From Wikipedia: “Empress of Ireland departed Quebec City for Liverpool at 16:30 local time (EST) on 28 May 1914 with 1,477 passengers and crew. Henry George Kendall had just been promoted to her captain at the beginning of the month, and it was his first trip down the St. Lawrence River in command of her.
“The ship reached Pointe-au-Père, Quebec (or Father Point) near the town of Rimouski in the early hours of 29 May 1914, where the pilot disembarked. Empress of Ireland resumed a normal outward bound course of about N76E, and soon sighted the masthead lights of Storstad, a Norwegian collier, on her starboard bow at a distance of several miles. Likewise, Storstad, which was abreast of Métis Point and on a course W. by S., sighted Empress of Ireland‘s masthead lights. The first sightings were made in clear weather conditions, but fog soon enveloped the ships. The ships resorted to repeated use of their fog whistles. At about 02:00 local time Storstad crashed into Empress of Ireland‘s starboard side at around midships. Storstad remained afloat, but Empress of Ireland was severely damaged. A gaping hole in her side caused the lower decks to flood at an alarming rate to the crew.

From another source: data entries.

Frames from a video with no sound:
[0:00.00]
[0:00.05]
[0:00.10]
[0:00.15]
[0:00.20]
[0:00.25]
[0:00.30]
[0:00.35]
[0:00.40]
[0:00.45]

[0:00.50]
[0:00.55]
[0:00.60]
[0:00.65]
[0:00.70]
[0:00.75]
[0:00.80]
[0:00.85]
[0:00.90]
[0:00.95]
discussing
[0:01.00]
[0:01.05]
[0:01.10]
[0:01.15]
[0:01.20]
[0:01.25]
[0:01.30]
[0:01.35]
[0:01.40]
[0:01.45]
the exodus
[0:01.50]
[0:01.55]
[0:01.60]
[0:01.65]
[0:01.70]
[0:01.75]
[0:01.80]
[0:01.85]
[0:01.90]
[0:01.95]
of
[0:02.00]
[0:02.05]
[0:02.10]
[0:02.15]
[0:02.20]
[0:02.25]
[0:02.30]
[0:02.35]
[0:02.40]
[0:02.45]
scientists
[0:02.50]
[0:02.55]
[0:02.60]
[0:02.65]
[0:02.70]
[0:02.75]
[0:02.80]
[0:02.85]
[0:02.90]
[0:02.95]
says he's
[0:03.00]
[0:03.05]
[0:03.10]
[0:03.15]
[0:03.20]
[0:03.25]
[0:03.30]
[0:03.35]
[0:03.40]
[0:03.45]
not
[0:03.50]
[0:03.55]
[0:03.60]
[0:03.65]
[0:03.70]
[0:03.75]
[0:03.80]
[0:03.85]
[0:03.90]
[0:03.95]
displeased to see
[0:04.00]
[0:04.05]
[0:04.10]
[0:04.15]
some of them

“Empress of Ireland listed rapidly to starboard. There was no time to shut the watertight doors. Most of the passengers and crew in the lower decks drowned quickly; water entered through open portholes, some only a few feet above the water line, and inundated passageways and cabins. Those berthed in the upper decks were awakened by the collision, and immediately boarded lifeboats on the boat deck. Within a few minutes of the collision, the list was so severe that the port lifeboats could not be launched. Some passengers attempted to do so but the lifeboats just crashed into the side of the ship, spilling their occupants into the frigid water. Five starboard lifeboats were launched successfully, while a sixth capsized during lowering.

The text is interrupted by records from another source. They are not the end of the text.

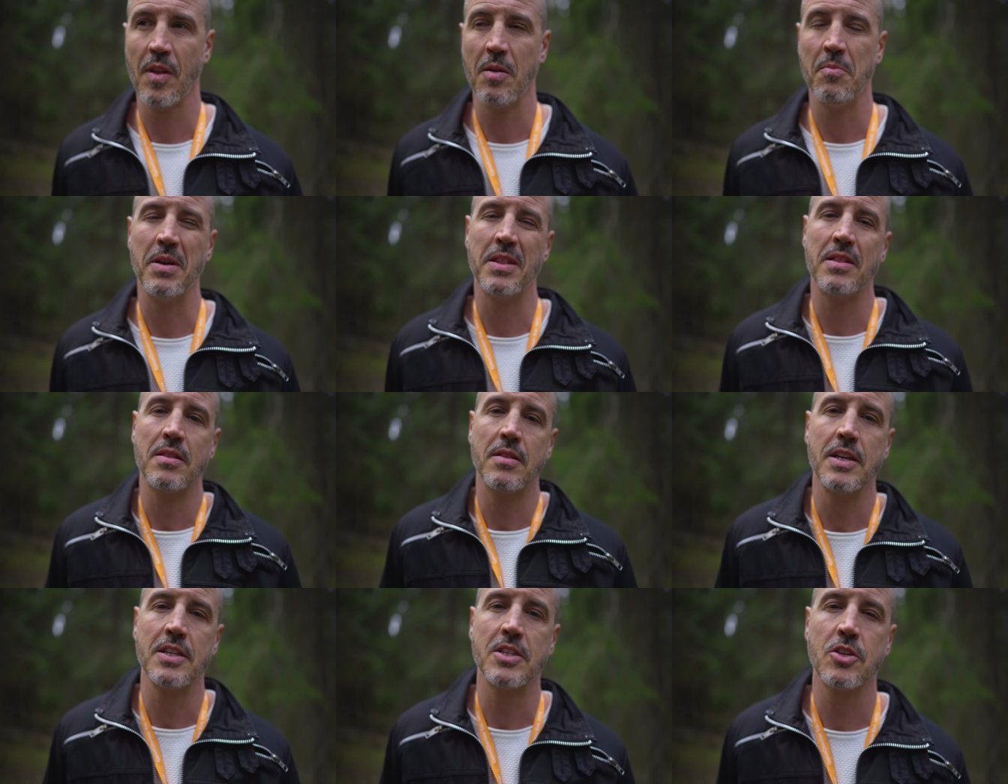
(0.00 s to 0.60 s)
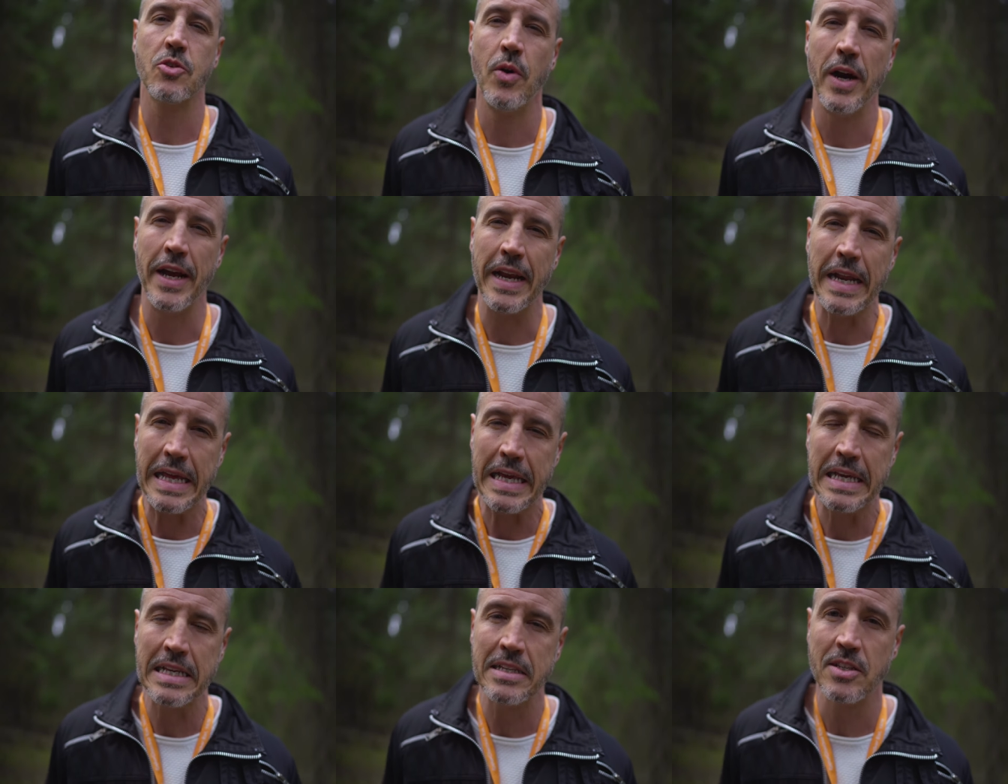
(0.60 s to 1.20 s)
But it's quite
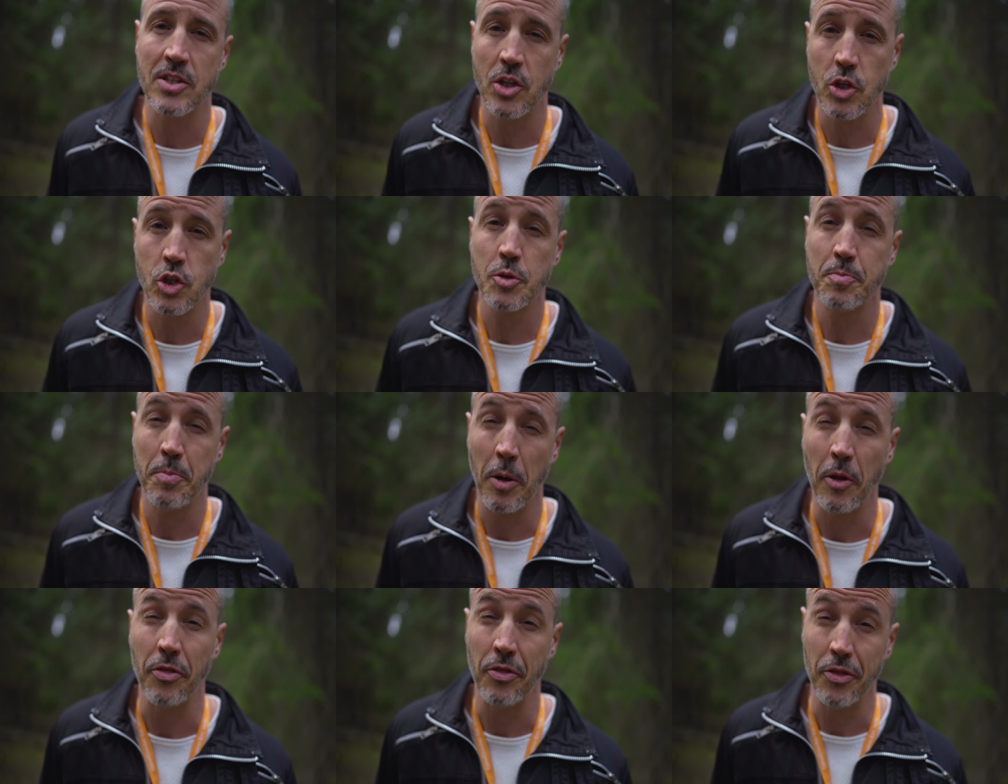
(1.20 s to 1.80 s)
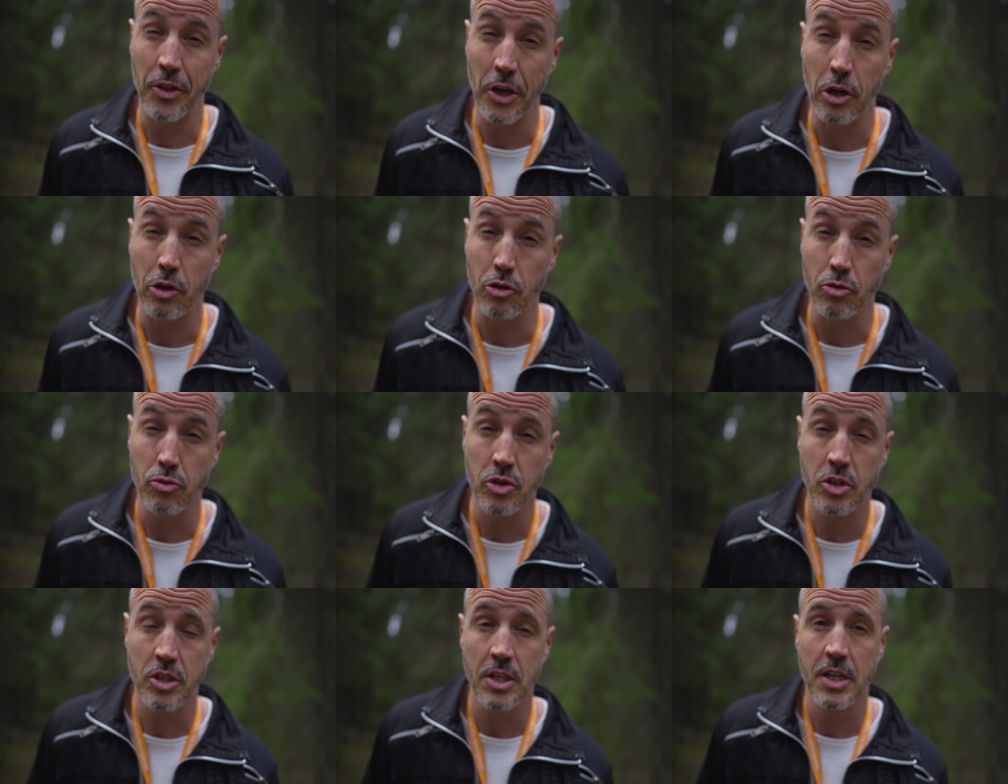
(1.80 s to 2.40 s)
easy to spot
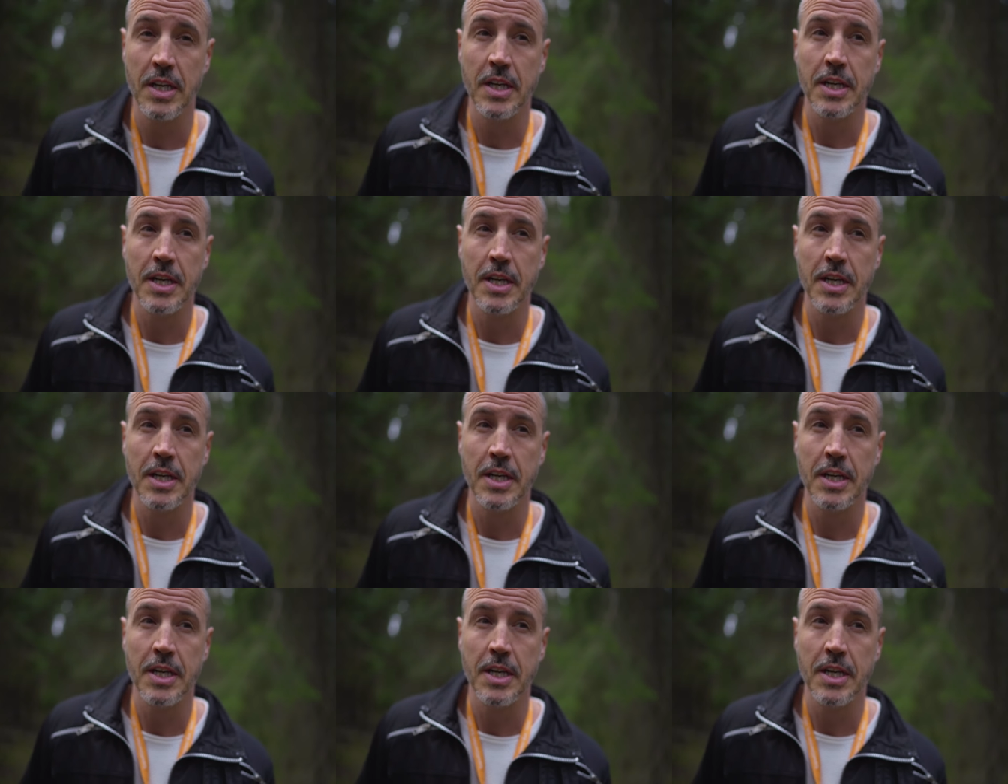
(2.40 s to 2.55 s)
those,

“Ten or eleven minutes after the collision, Empress of Ireland lurched violently onto her starboard side, allowing as many as 700 passengers and crew to crawl out of the portholes and decks onto her port side. The ship lay on her side for a minute or two, having seemingly run aground. A few minutes later, about 14 minutes after the collision, the stern rose briefly out of the water and the ship finally sank. Hundreds of people were thrown into the near-freezing water. The disaster resulted in the deaths of 1,012 people.”
I noticed a few remarkable factoids as I browsed the exhibits:
- An engine room worker, William Clark, survived the sinking. He had also worked as an engine room worker on the fateful voyage of the Titanic two years earlier, which he also survived.
- Though the loss of life on the Titanic was greater, more civilians died when the Empress went down. (Most of those who died on the Titanic were crew.)
- While the sinking of the Titanic dominated the news for months after its occurrence and has long continued as a public fascination, the sinking of the Empress faded quickly into obscurity primarily because headlines within weeks of her sinking were dominated by the outbreak of World War I.
- The captain of the Empress, George Kendall, survived the sinking and went on to command World War I warships, one of which was torpedoed and sunk. He survived.
- An investigation into the Empress tragedy did not assign blame, saying the fog was the primary culprit.
- The Empress of Ireland tragedy provided impetus for subsequent conventions leading to adoption of the International Regulations for Avoidance of Collisions at Sea, a.k.a., the ColRegs.
Our history lesson complete, we were ready to cross over to the north shore of the St. Lawrence.